Thermodynamic Modelling of Thermal Energy Storage Systems

This paper presents a novel methodology for comparing thermal energy storage to electrochemical, chemical, and mechanical energy storage technologies. The underlying physics of this model is hinged on the development of a round trip efficiency formulation for these systems. The charging and discharging processes of compressed air energy storage, flywheel energy storage, fuel cells, and batteries are well understood and defined from a physics standpoint in the context of comparing these systems. However, the challenge lays in comparing the charging process of these systems with the charging process of thermal energy storage systems for concentrating solar power plants (CSP). The round trip efficiency and the levelized cost of energy (LCOE) are the metrics used for comparison purposes. The thermal energy storage system is specifically compared to vanadium redox, sodium sulphur, and compressed air energy storage (CAES) systems from a large scale storage perspective of 100's of MWh.
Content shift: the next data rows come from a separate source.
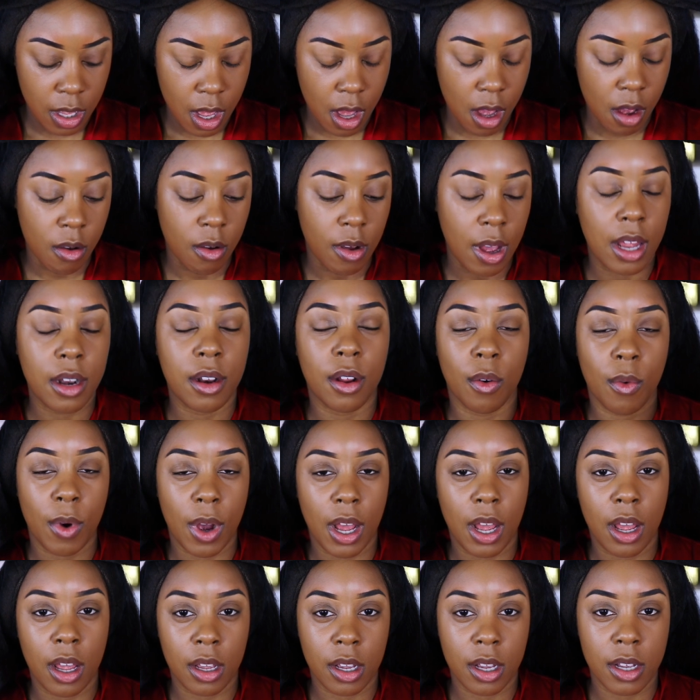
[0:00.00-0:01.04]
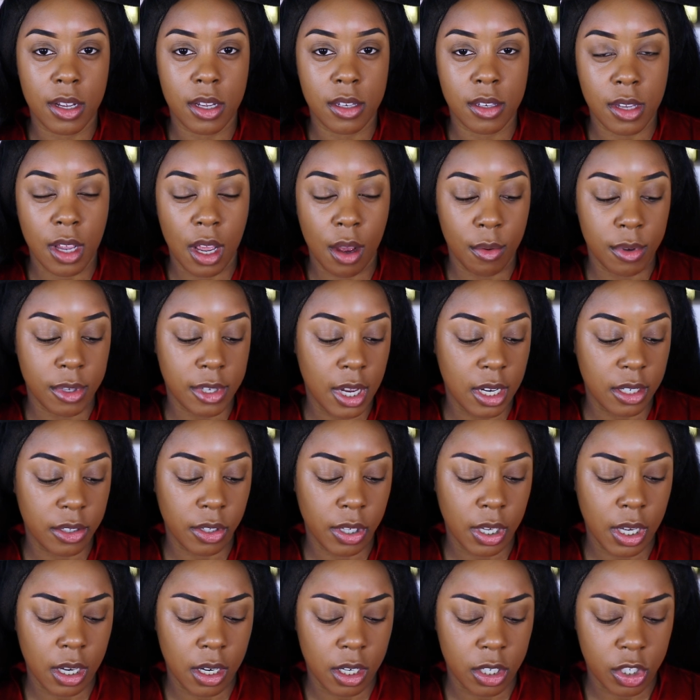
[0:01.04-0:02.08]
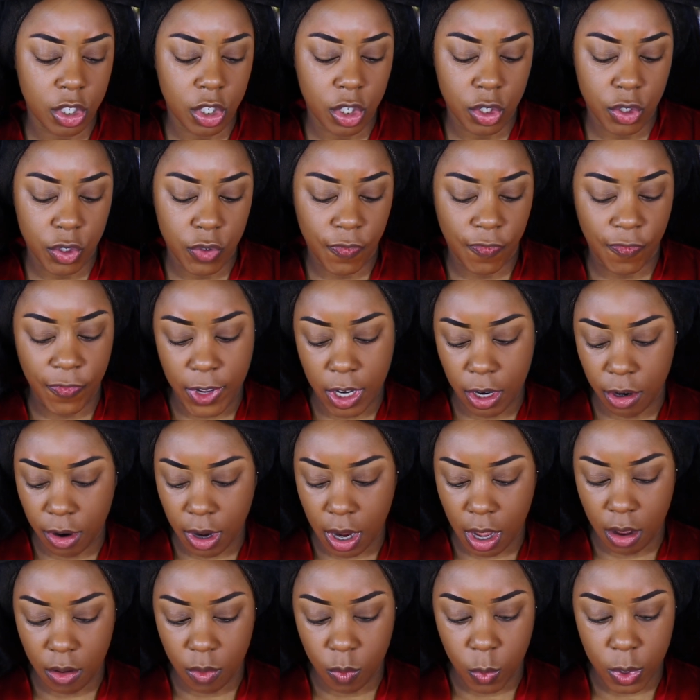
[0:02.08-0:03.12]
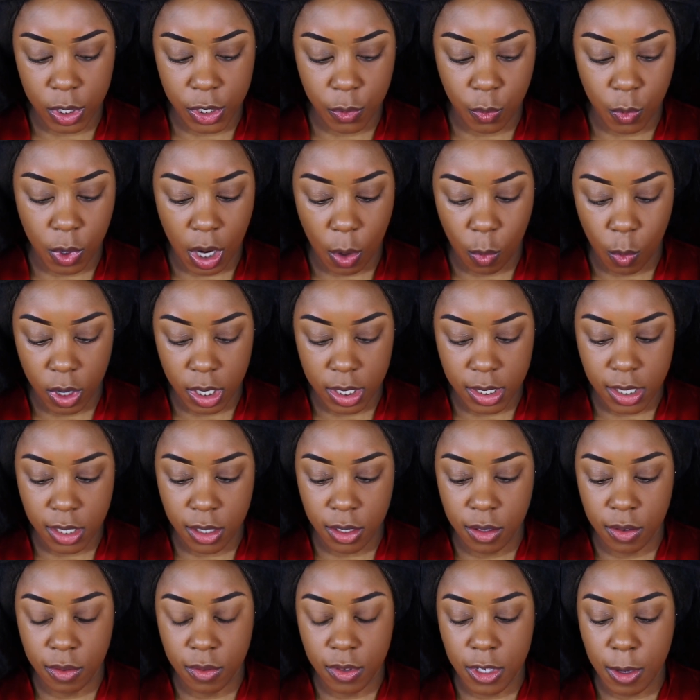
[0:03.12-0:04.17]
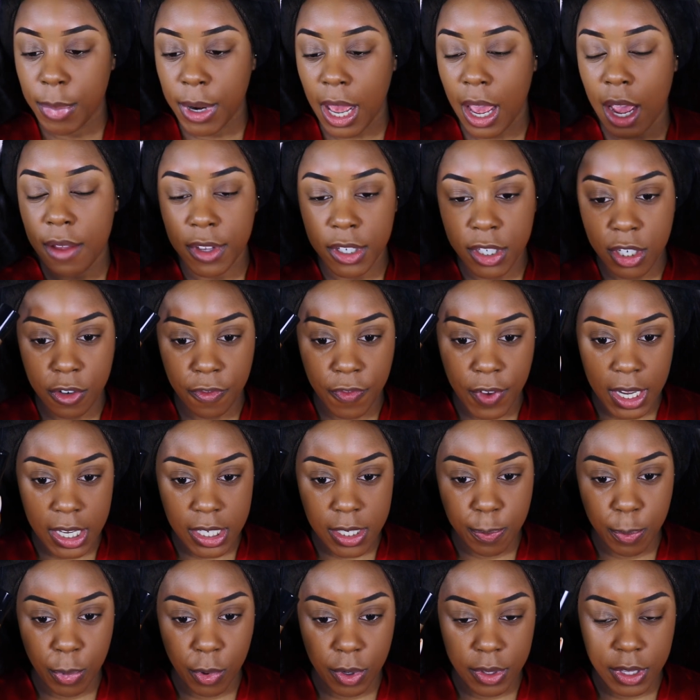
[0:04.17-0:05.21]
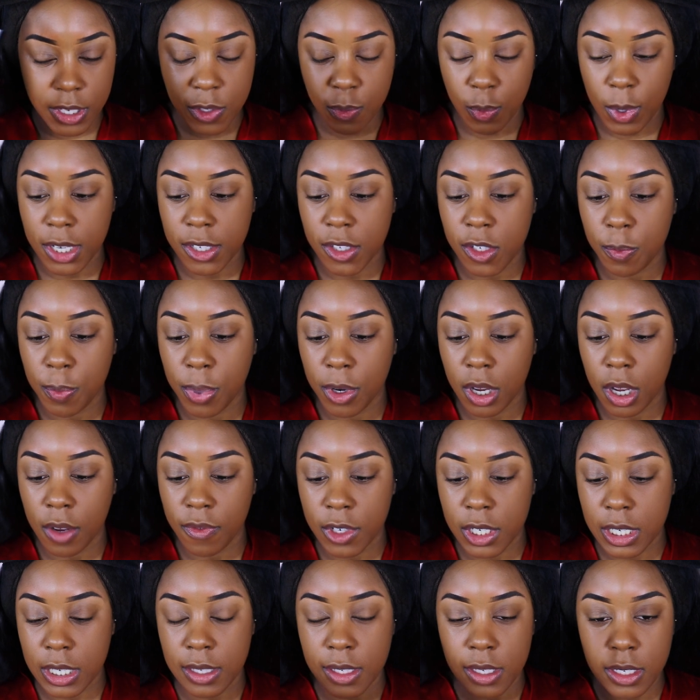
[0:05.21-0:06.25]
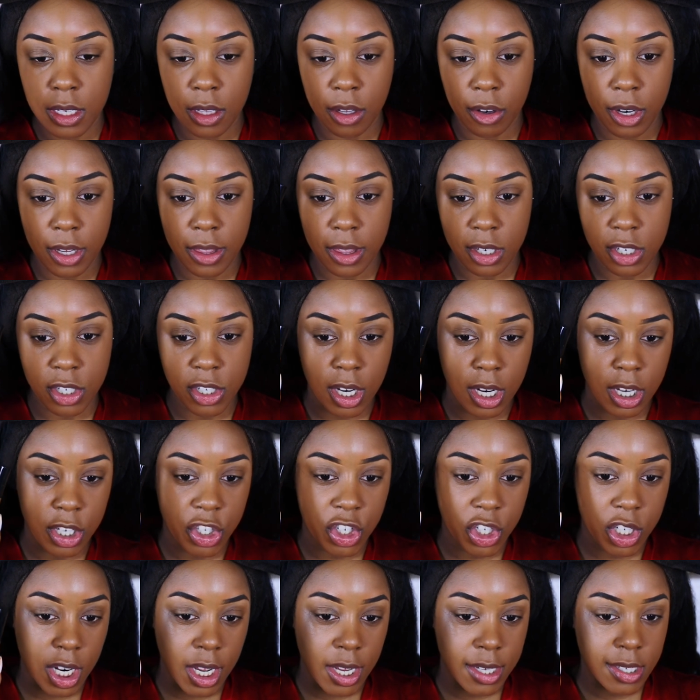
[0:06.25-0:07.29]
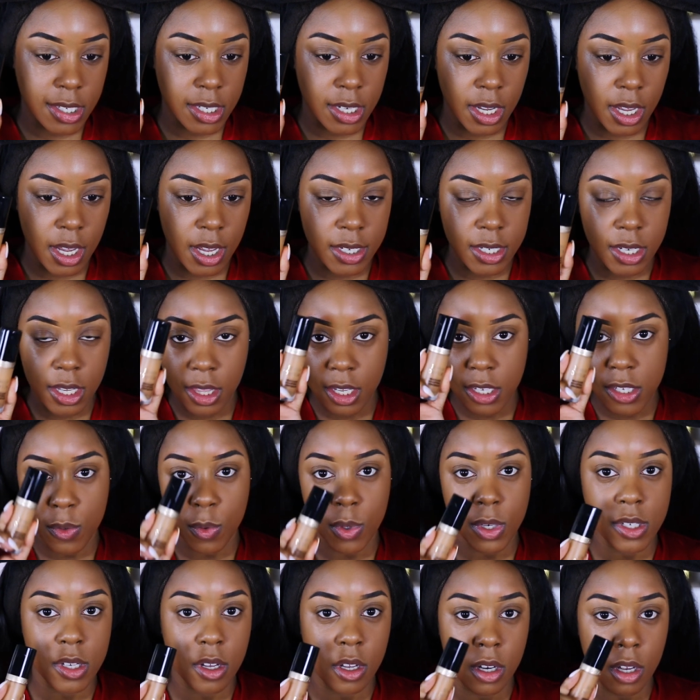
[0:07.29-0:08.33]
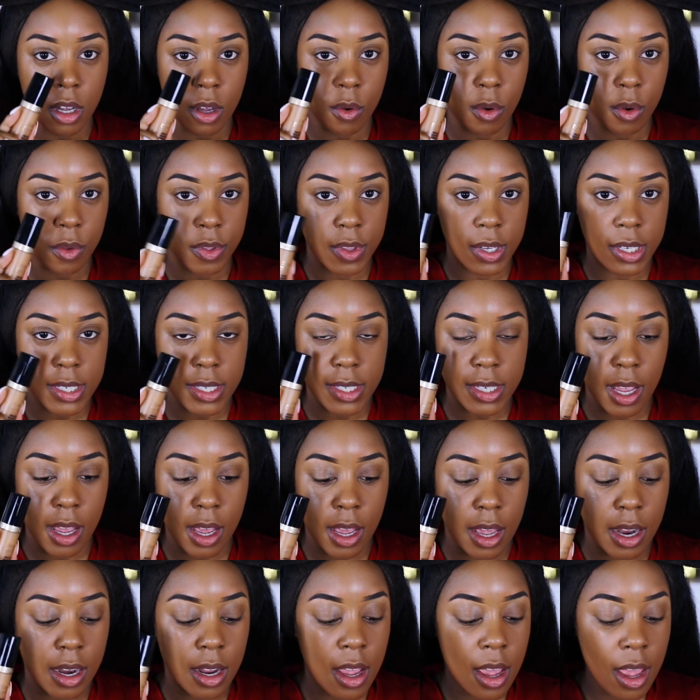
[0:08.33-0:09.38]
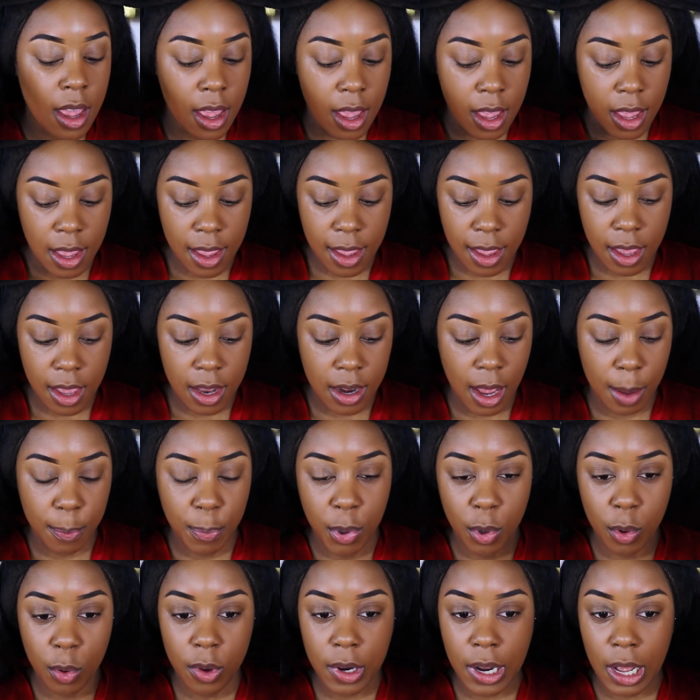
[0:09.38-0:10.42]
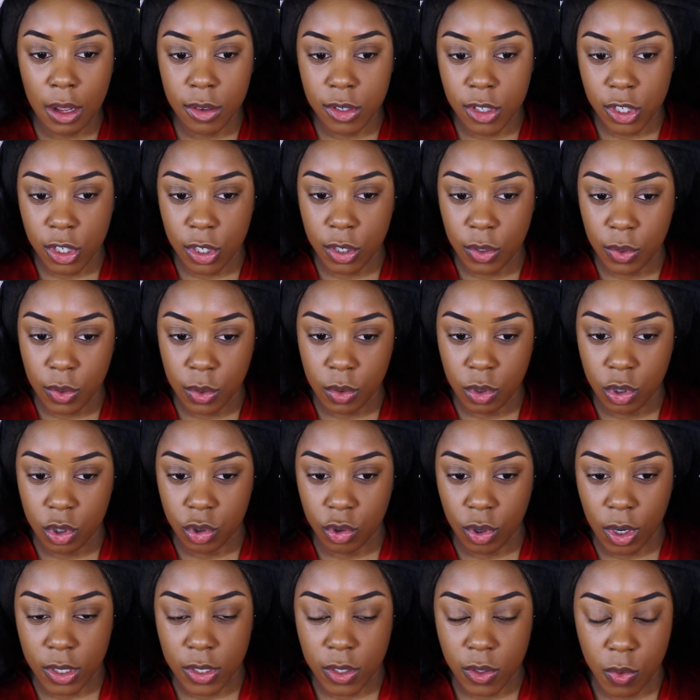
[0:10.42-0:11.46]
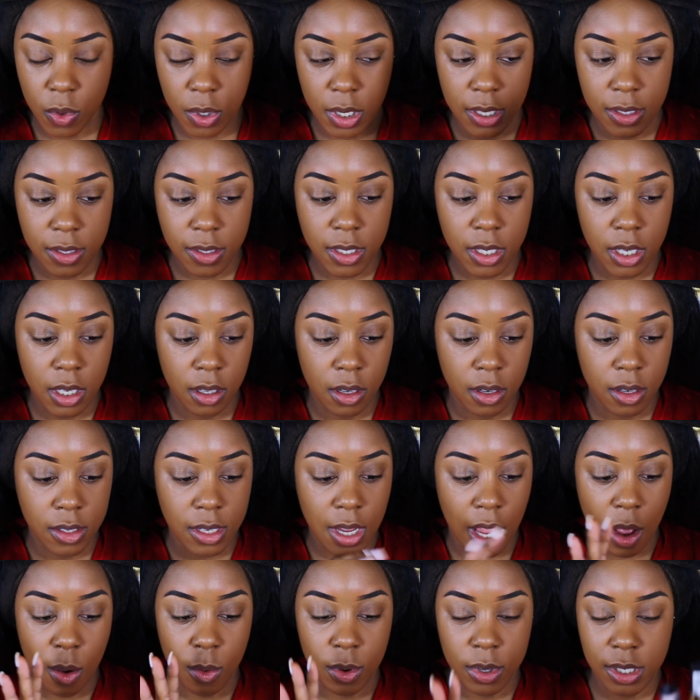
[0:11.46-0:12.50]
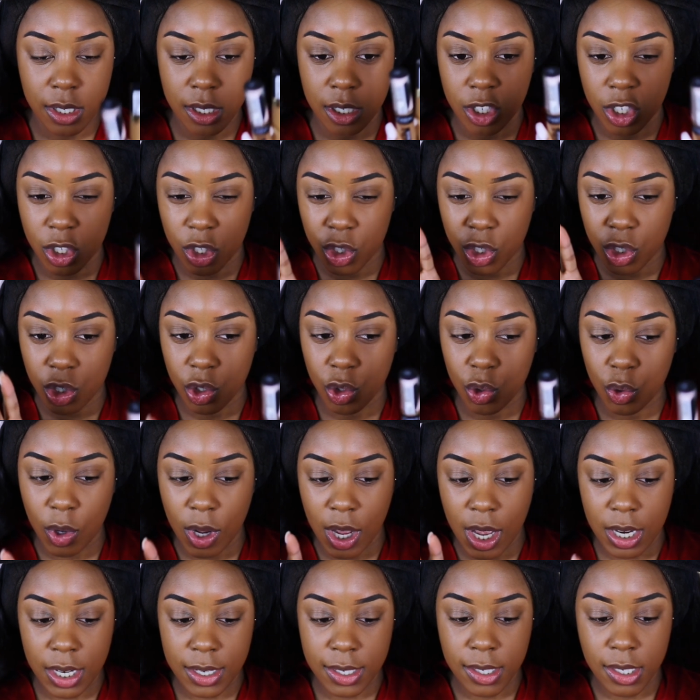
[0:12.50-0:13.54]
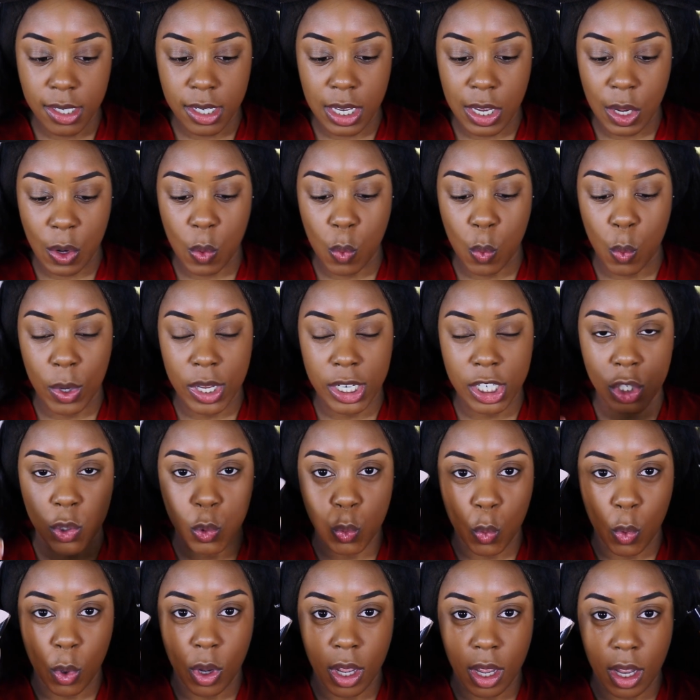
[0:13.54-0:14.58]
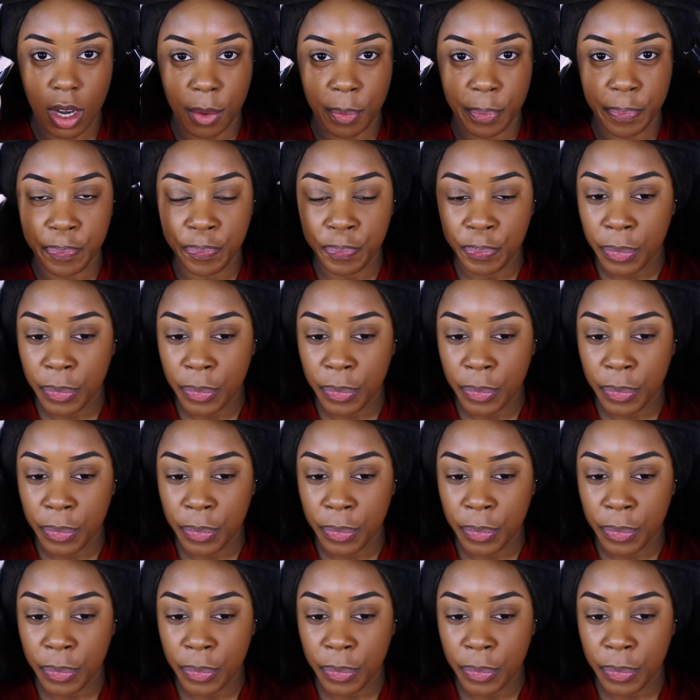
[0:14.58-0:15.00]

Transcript: oh i know why because i was actually gonna figure out which one I wanted to use. But I have the Too Faced Born This Way Super Coverage Concealer in the shade Chestnut. This one is going to go on this side. And I pulled out two drugstore concealers. I was trying to see which one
The rationale behind this analysis was to develop an electrical storage efficiency for molten salt thermal energy storage systems, such that it can be compared to battery energy storage technologies in the context of comparing CSP with thermal energy storage to solar photovoltaic with battery storage from a utility scale perspective. The results from the modelling using Andasol 3 CSP plant as a case study yield a storage efficiency of 86% and LCOE of $216/MWh. The results of this modelling will facilitate the future generation of a thermal energy storage roadmap.